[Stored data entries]
◇ ◇ ◇ ◇ ◇
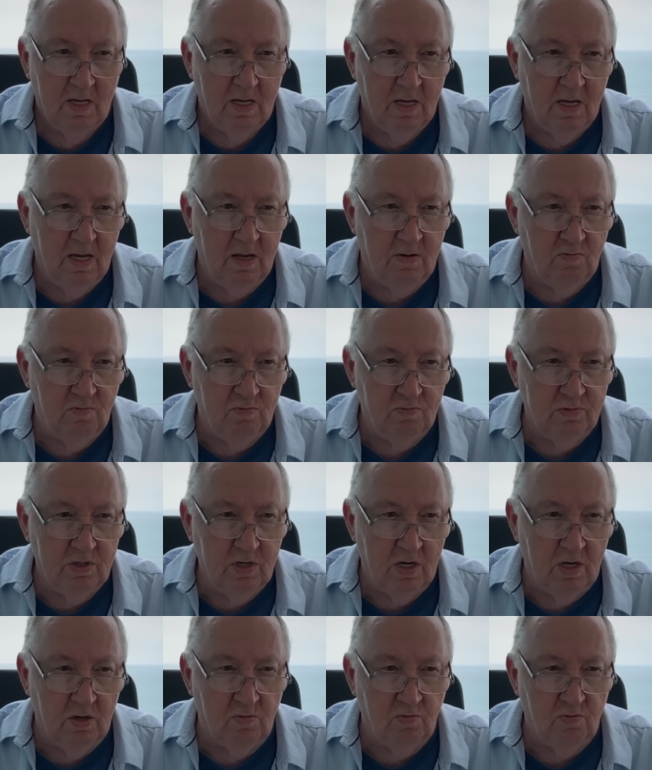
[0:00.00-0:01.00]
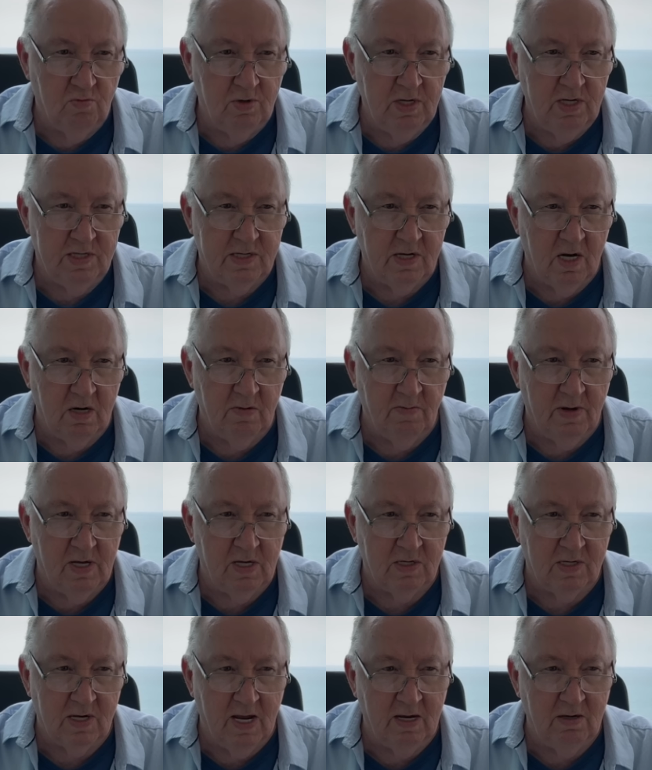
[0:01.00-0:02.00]
And you know what he's talking about
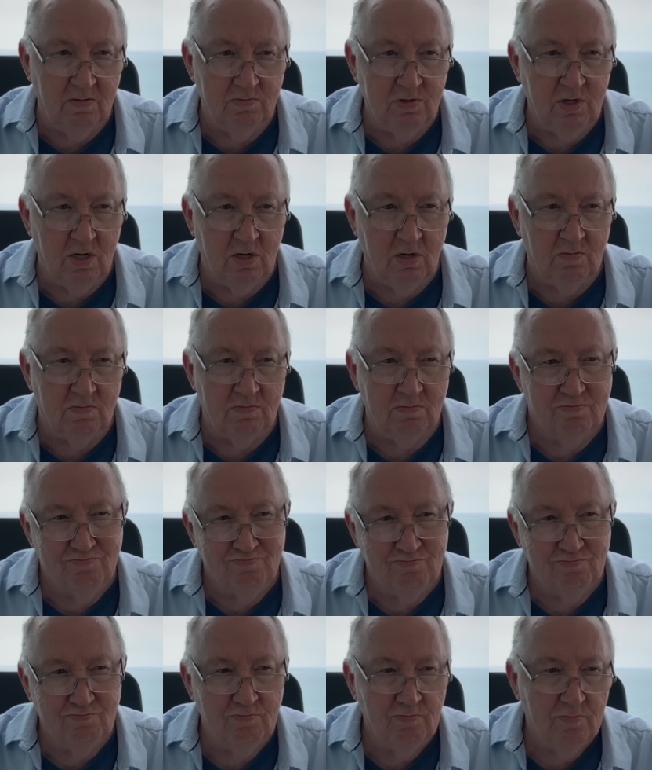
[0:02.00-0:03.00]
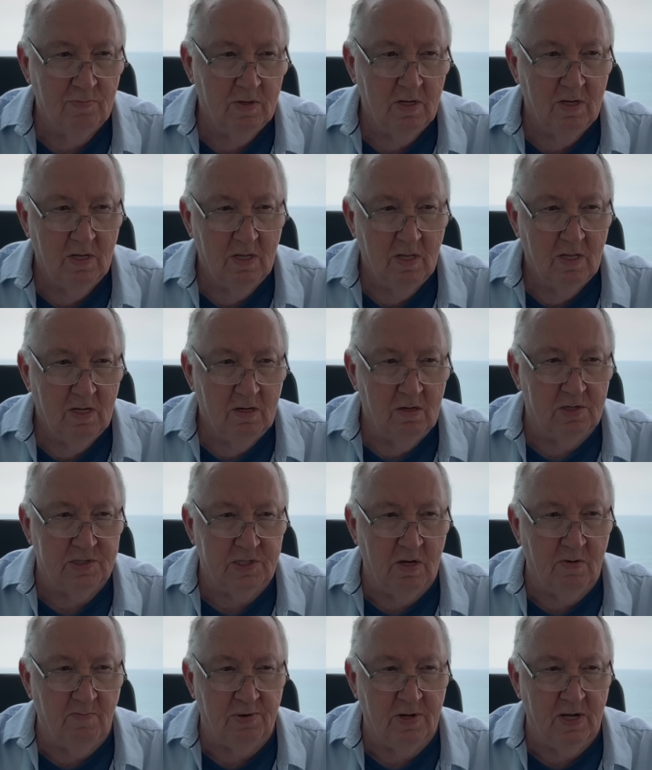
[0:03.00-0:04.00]
is, like, you know, there are
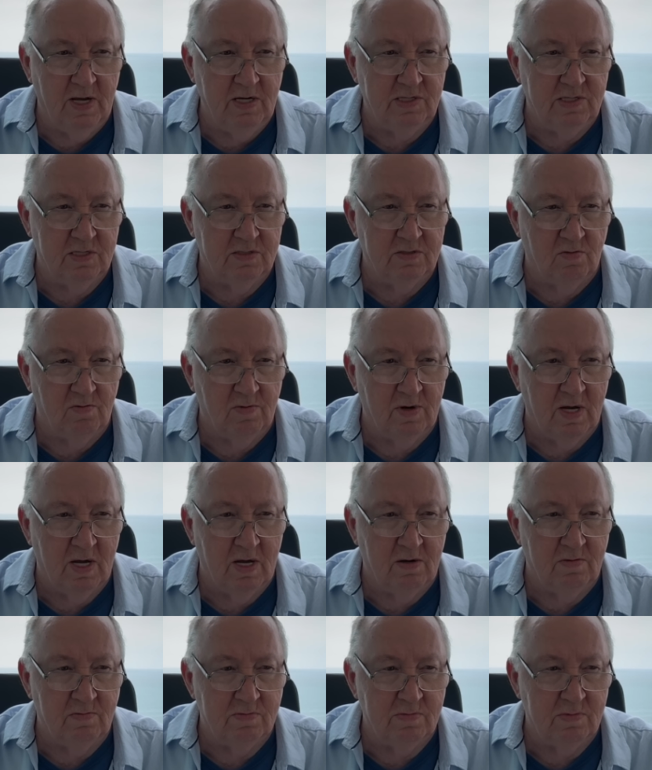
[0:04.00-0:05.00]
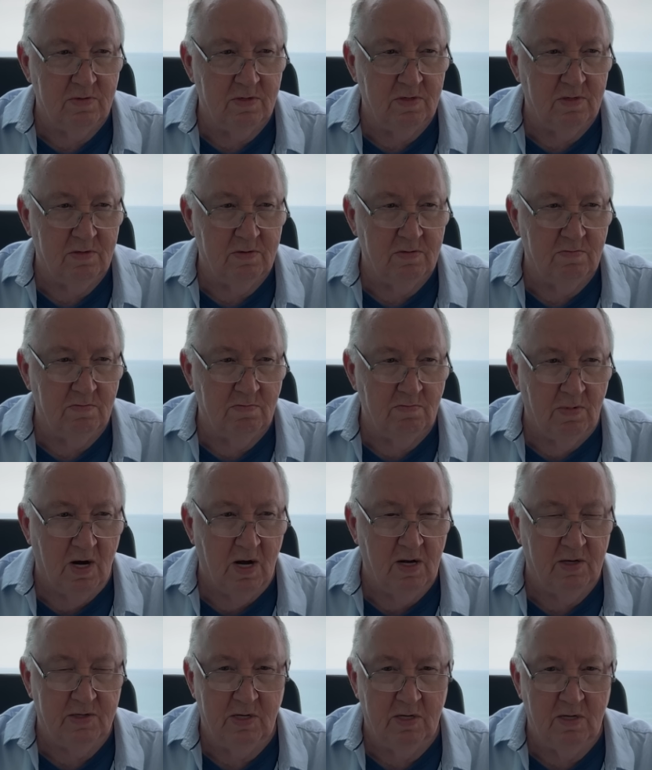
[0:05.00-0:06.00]
some places around
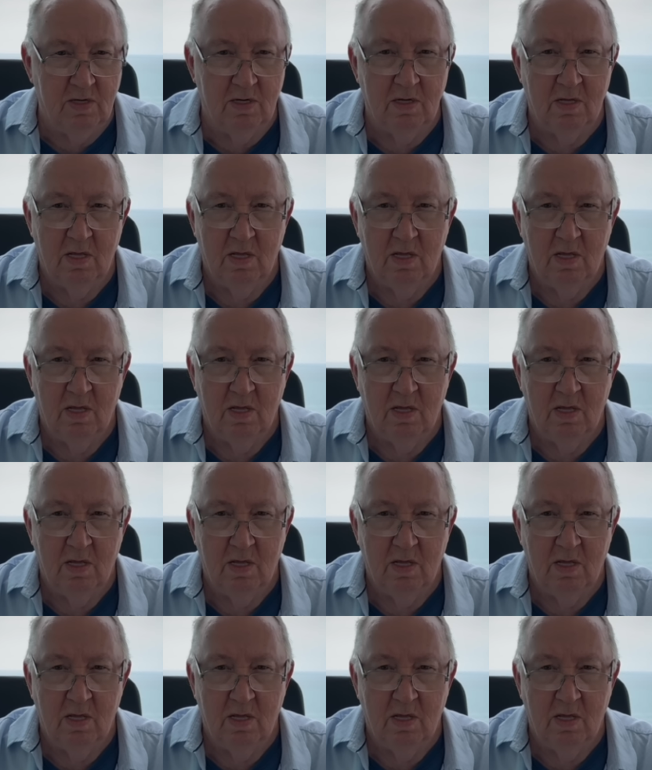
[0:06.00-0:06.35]
Manta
◇ ◇ ◇ ◇ ◇
Give again exactly the lines from the one holding "[0:01.00-0:02.00]" to the final line of the records, both ends included, and nothing more. Pictures do not belong in the copy.

[0:01.00-0:02.00]
And you know what he's talking about
[0:02.00-0:03.00]
[0:03.00-0:04.00]
is, like, you know, there are
[0:04.00-0:05.00]
[0:05.00-0:06.00]
some places around
[0:06.00-0:06.35]
Manta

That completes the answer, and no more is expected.